= Beginning of Section =

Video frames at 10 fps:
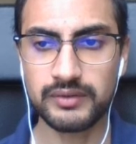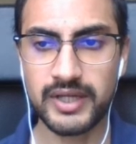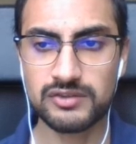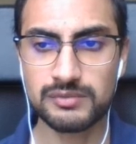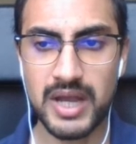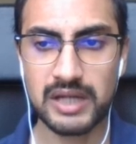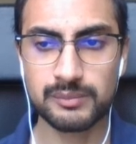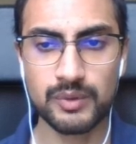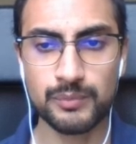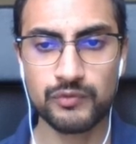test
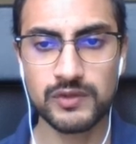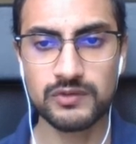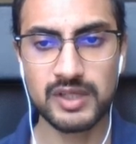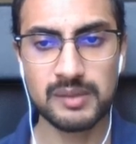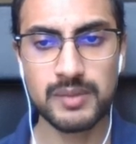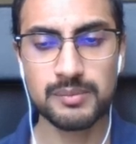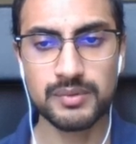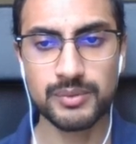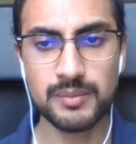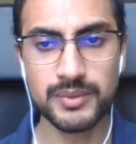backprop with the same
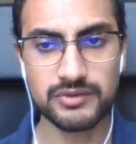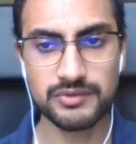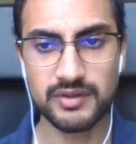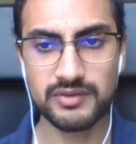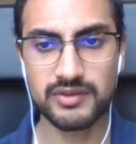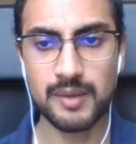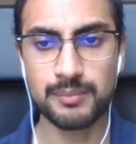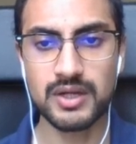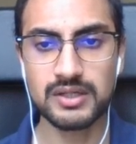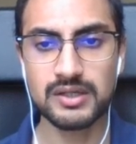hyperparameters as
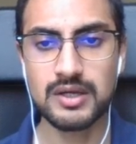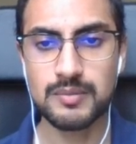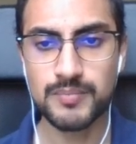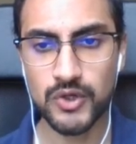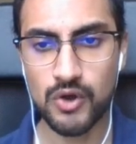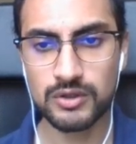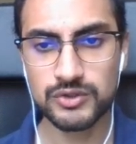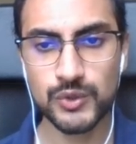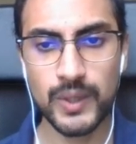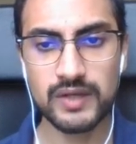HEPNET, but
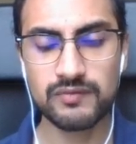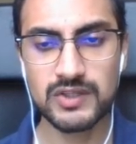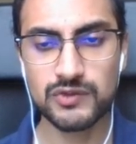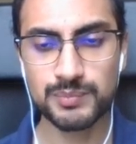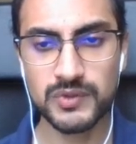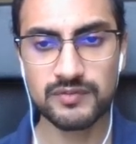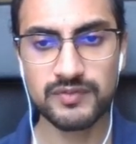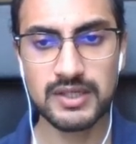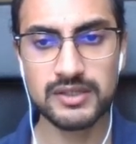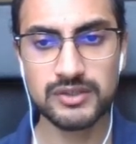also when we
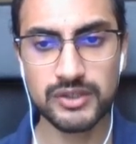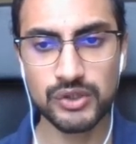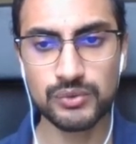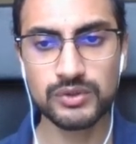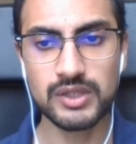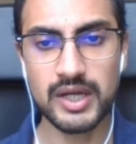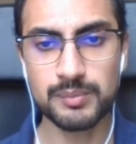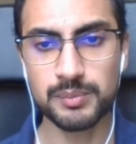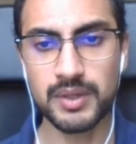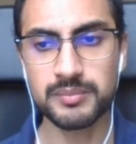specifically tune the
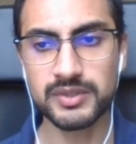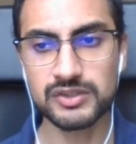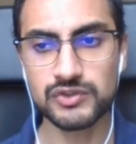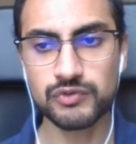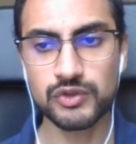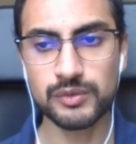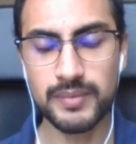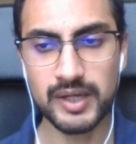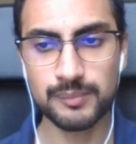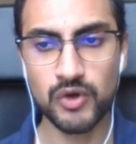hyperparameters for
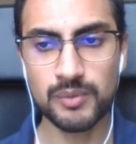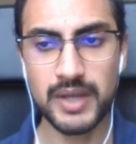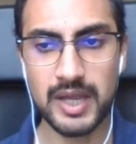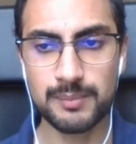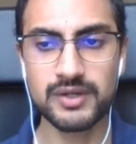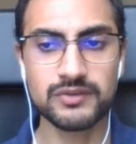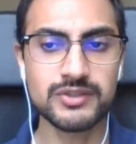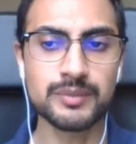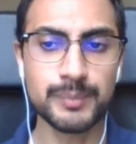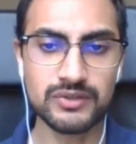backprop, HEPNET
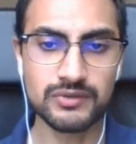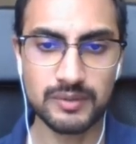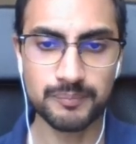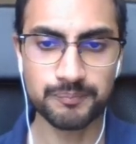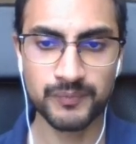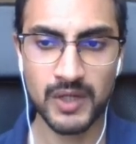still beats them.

= End of Section =
= Beginning of Section =

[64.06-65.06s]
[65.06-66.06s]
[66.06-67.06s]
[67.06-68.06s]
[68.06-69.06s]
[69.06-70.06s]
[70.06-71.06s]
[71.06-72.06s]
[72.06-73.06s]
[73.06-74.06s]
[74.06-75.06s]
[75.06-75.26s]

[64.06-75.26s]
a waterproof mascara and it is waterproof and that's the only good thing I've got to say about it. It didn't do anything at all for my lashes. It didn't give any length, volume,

= End of Section =

Lines wanted from the listing above: the line with "[65.06-66.06s]" up to and including the line with "[75.06-75.26s]". Please write them out exactly, adding nothing else.

Reply.
[65.06-66.06s]
[66.06-67.06s]
[67.06-68.06s]
[68.06-69.06s]
[69.06-70.06s]
[70.06-71.06s]
[71.06-72.06s]
[72.06-73.06s]
[73.06-74.06s]
[74.06-75.06s]
[75.06-75.26s]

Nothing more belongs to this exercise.